Water Quality Criteria for Copper
A need for revisions to the national standard
John C. Hall, William T. Hall, Charles T. Simmons
Originally published in the June 1997 issue of Water Environment and Technology. Download the original article here.


Dissolved and particulate forms of copper are common trace contaminants in storm runoff and wastewater. In the dissolved state, copper appears in various forms, ranging from the cupric ion to numerous organic-inorganic complexes. The ionic form of copper is toxic at very low concentrations, while complexed copper is basically nontoxic. Regulatory agencies have long known about this "Jekyll and Hyde" behavior, but the standard permitting approach has been to assume that all dissolved copper is present in the most toxic form, which is rarely accurate because the ionic form is highly reactive, readily forming nontoxic complexes.

Laboratory-derived numerical water quality criteria for copper, developed by the U.S. Environmental Protection Agency (EPA) in 1984 and updated in 1993, assume that the toxic form of dissolved copper exists in biologically treated effluents when, in fact, it does not. This causes erroneous permits to be issued, municipal resources to be misdirected, and industrial facilities to be adversely affected.
EPA's copper criteria should not be applied directly to municipal effluents for the following reasons:

  • The database used to derive existing criteria did not take into account copper detoxification by constituents commonly present in biological waste treatment systems
  • Laboratory studies, field surveys, and water effects ratio procedures conducted by regulatory authorities and independent researchers since 1976 verify that copper rapidly binds with organic and inorganic matter during biological waste treatment, making it unavailable to interact biologically (nonbioavailable) and thus nontoxic to aquatic life.
  • All EPA and state agency field studies confirm that copper in biologically treated effluents is not toxic to Daphnia, the sensitive species used to establish the federal copper criteria.

These studies demonstrate that biologically treated effluents eliminate copper toxicity with significant additional complexing capability in reserve. Copper typically discharged (40 to 200 ug/L) by publicly owned treatment works (POTWs) should pose no threat to aquatic species. Laboratory research on the detoxifying effects of organic and inorganic matter on copper (including total organic carbon; particulate matter; and humic, fulvic, and amino acids) explains why scientific field studies consistently show that copper in biologically treated effluents is not expected to be toxic to aquatic life.

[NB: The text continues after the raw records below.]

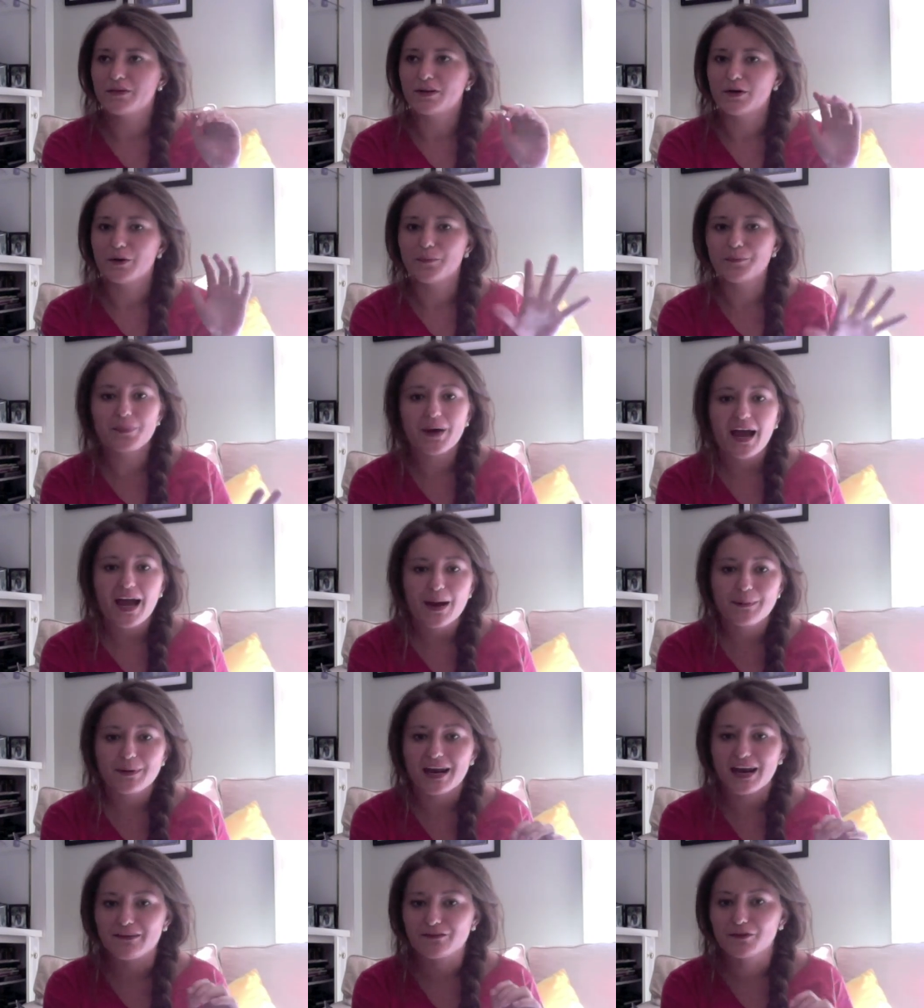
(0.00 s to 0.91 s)
that are bad
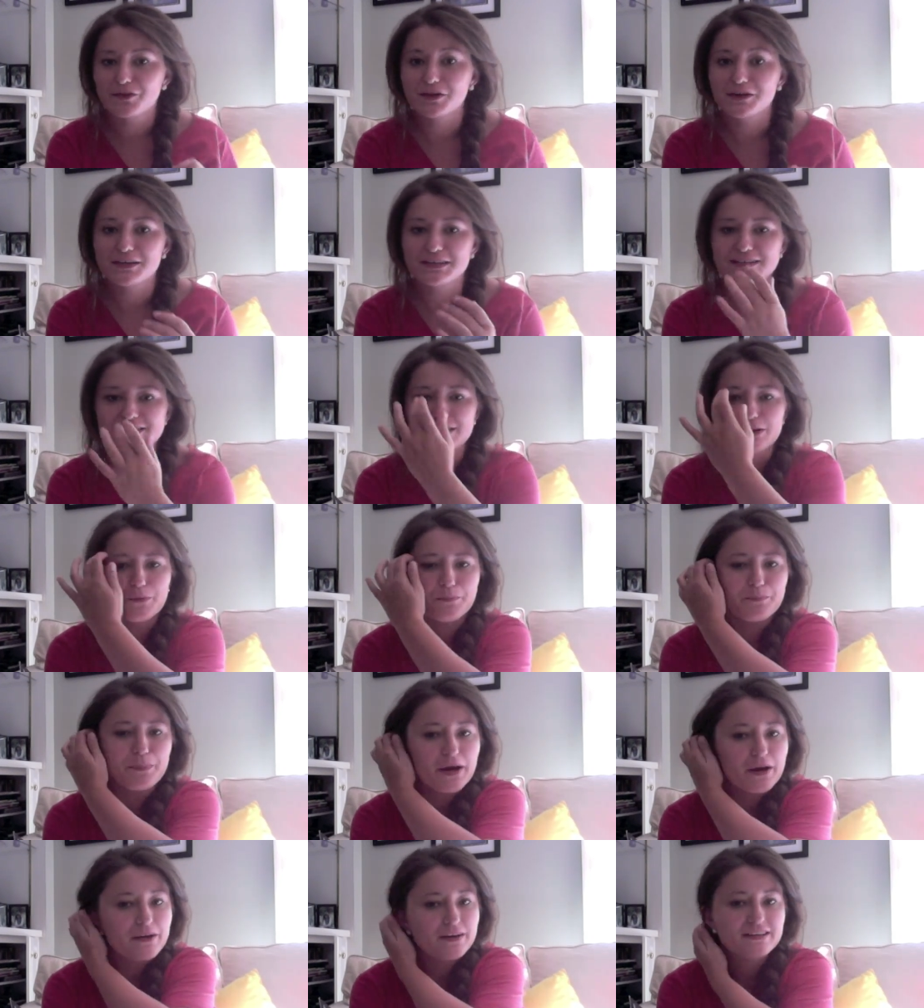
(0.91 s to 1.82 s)
but have goodness that are
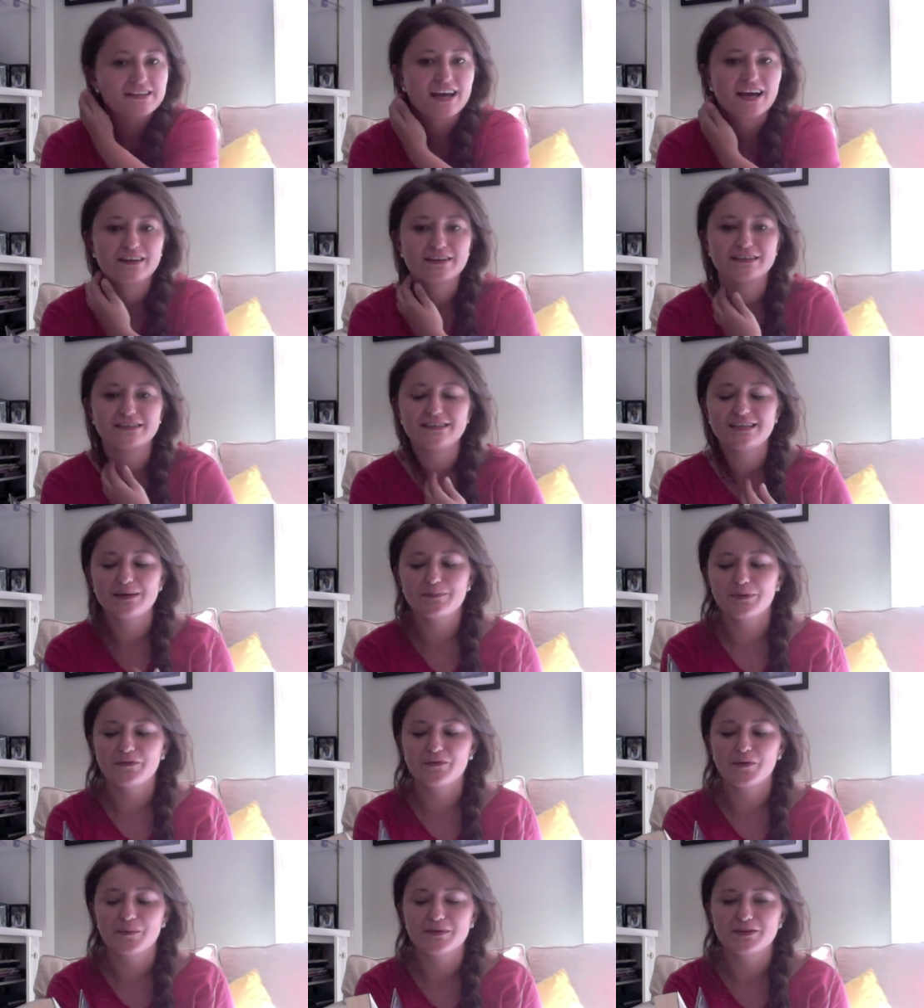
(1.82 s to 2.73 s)
buried down in deep
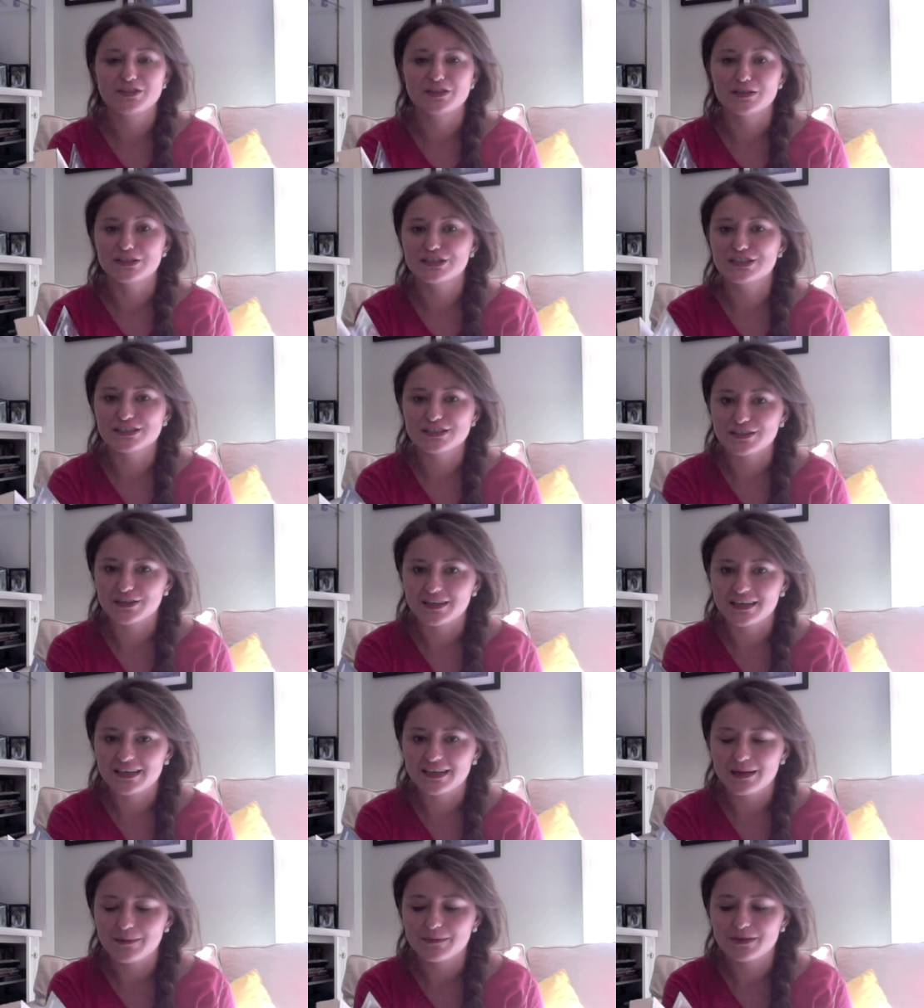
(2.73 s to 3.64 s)
in them. And she was just
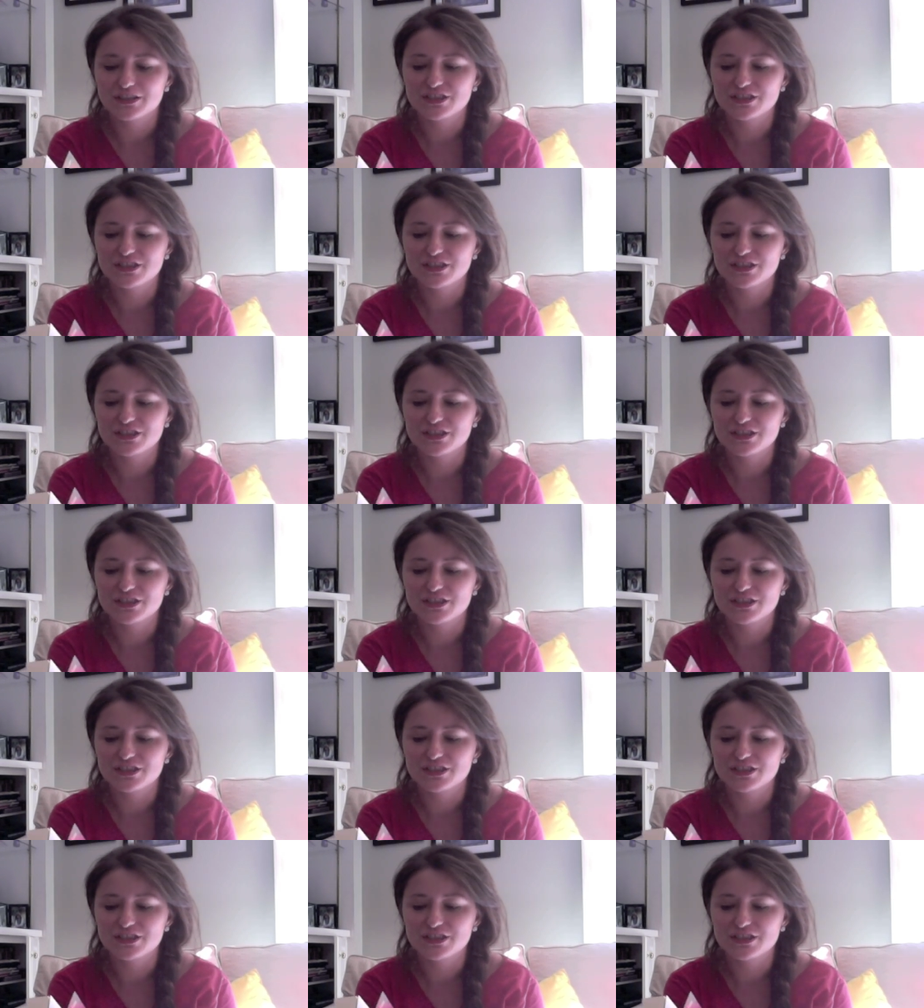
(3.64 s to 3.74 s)
looking at me.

Impacts of Outdated Science

POTWs faced with inappropriate copper limits typically pass these limits on to the facilities' industrial users or modify potable water chemistry to reduce copper pipe dissolution. Certain industries also face inappropriate copper limits. Circuit board and textile manufacturers, for example, typically discharge organically complexed copper, which is nontoxic. Potable water suppliers can modify treatment to make their water less corrosive to copper pipe or eliminate use of copper sulfate (an algicide); however, these efforts may compromise drinking water quality and cause increases in other pollutants.

Such states as Connecticut, North Carolina, and Minnesota have started to respond to the inappropriate copper limits by avoiding application of EPA's recommended copper water quality criteria unless effluent toxicity to copper-sensitive organisms is indicated through routine effluent biomonitoring. EPA's Independent Applicability Policy, which suggests that states must use the most restrictive environmental indicator regardless of actual need, unfortunately bars the agency from supporting such action.


Regulatory Background

EPA's guidance for Clean Water Act (CWA) Sec. 304( a) criteria development requires that all relevant pollutant toxicity factors be considered in establishing water quality criteria for a specific pollutant. Because copper criteria are based on assessments of dissolved metal salts in laboratory water (with little or no ability to complex copper), the commonly encountered detoxifying effects of treated effluent and other naturally occurring substances were not considered. While this procedure may assess the maximum toxicological threat from copper, it does little to reflect real-world concerns.

Recognizing this flaw in the criteria document, EPA's 1993 guidance on implementing metals criteria says that only the bioavailable fraction of a metal should be regulated. Although recent guidance from EPA indicates that metals criteria assessed as "dissolved" may be a better approximation of the toxic fraction under some circumstances, measurements of filterable "dissolved" copper in biologically treated effluents rarely are relevant to assessing the bioavailable fraction of copper. Effluents with elevated dissolved copper routinely pass acute whole effluent and chronic toxicity tests using Daphnia species at copper levels much greater than the lethal concentration at which 50% of the test organisms die (LC50). In these cases, dissolved copper measurements erroneously assess nontoxic, filterable organo-copper complexes - the form in which the metal will be discharged from these facilities as dissolved. Because most facilities that discharge copper use biological treatment, it is apparent that widespread misapplication of the copper criteria results from use of a dissolved metals approach.

Criteria Based on a Dissolved Metal

EPA has attempted to address concerns regarding proper application of metals criteria for the past 5 years. On May 28, 1992, in response to a petition for rulemaking, EPA released the Interim Guidance on Interpretation and Implementation of Aquatic Life Criteria for Metals, a final policy that modified all prior Sec. 304(a) criteria documents for metals. In issuing the interim guidance, EPA acknowledged that only the biologically available fraction of metals is responsible for aquatic toxicity and therefore is the proper focus of permit limit derivation: "The principal issue is the correlation between metals that are measured and metals that are biologically available," according to the Interim Guidance.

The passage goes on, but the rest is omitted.